■ EXERCISE DIRECTIONS
Pictures should not appear in the copy; the records themselves must be written out exactly.

Stored data entries:
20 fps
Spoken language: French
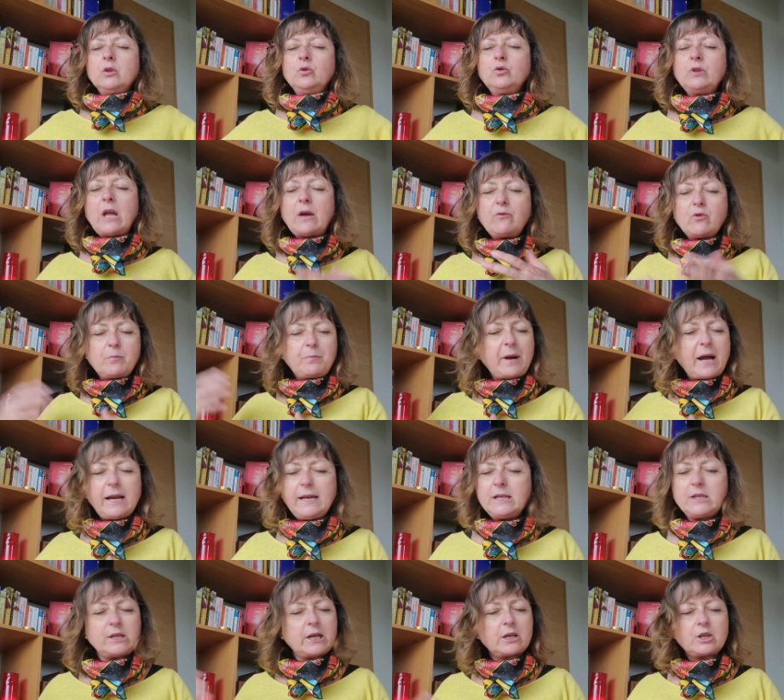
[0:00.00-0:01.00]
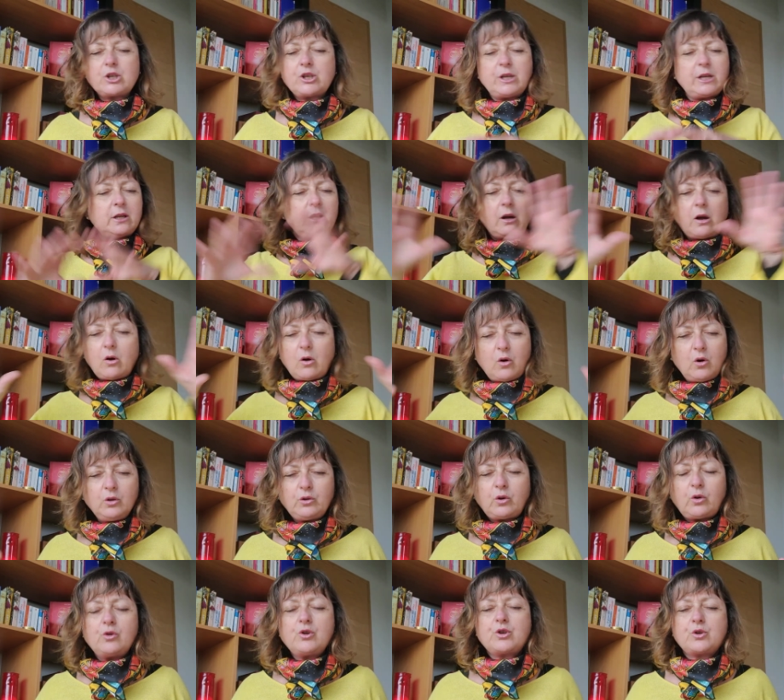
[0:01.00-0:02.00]
Nous n'avons pas à aller chercher
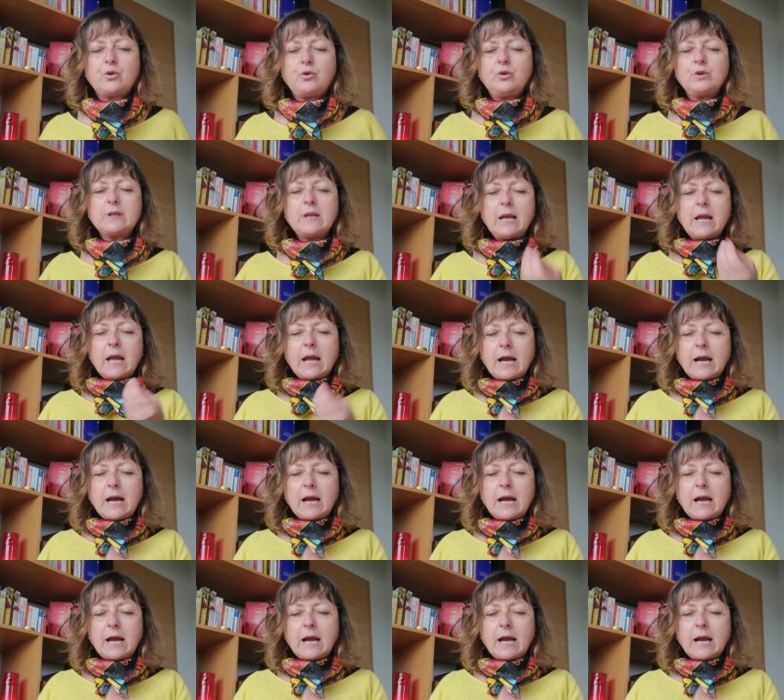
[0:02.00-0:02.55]
autre chose.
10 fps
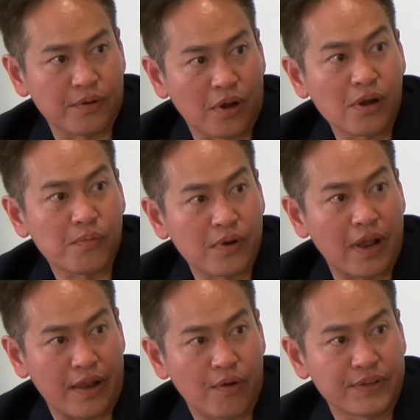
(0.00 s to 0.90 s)
đó
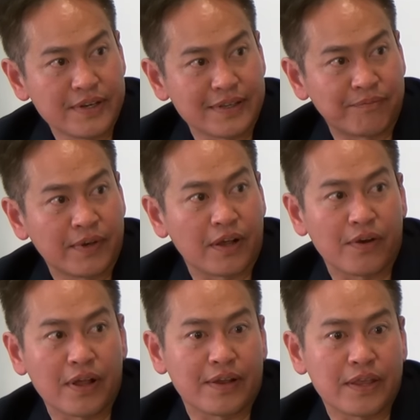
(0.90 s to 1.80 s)
là để có tiếng tâm thì
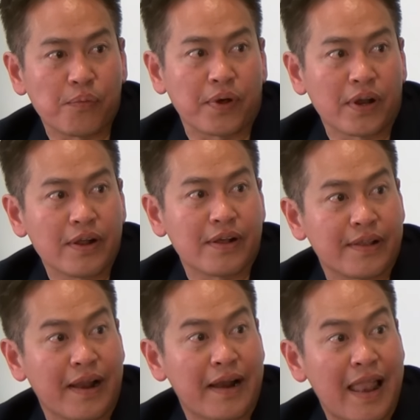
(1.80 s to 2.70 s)
có thể người ta dùng cái đó để
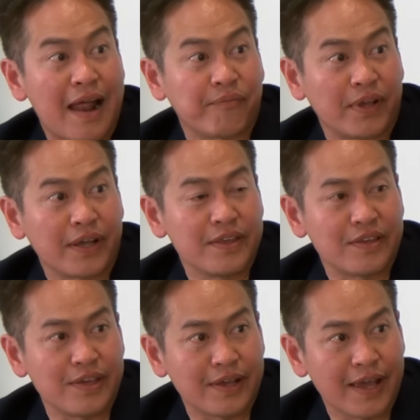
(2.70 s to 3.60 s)
người ta làm những cái
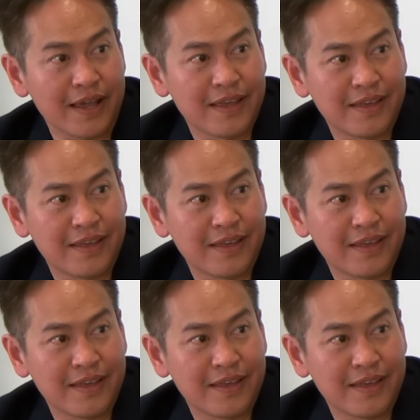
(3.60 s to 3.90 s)
chuyện gì khác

■ COMPLETED EXERCISE
20 fps
Spoken language: French
[0:00.00-0:01.00]
[0:01.00-0:02.00]
Nous n'avons pas à aller chercher
[0:02.00-0:02.55]
autre chose.
10 fps
(0.00 s to 0.90 s)
đó
(0.90 s to 1.80 s)
là để có tiếng tâm thì
(1.80 s to 2.70 s)
có thể người ta dùng cái đó để
(2.70 s to 3.60 s)
người ta làm những cái
(3.60 s to 3.90 s)
chuyện gì khác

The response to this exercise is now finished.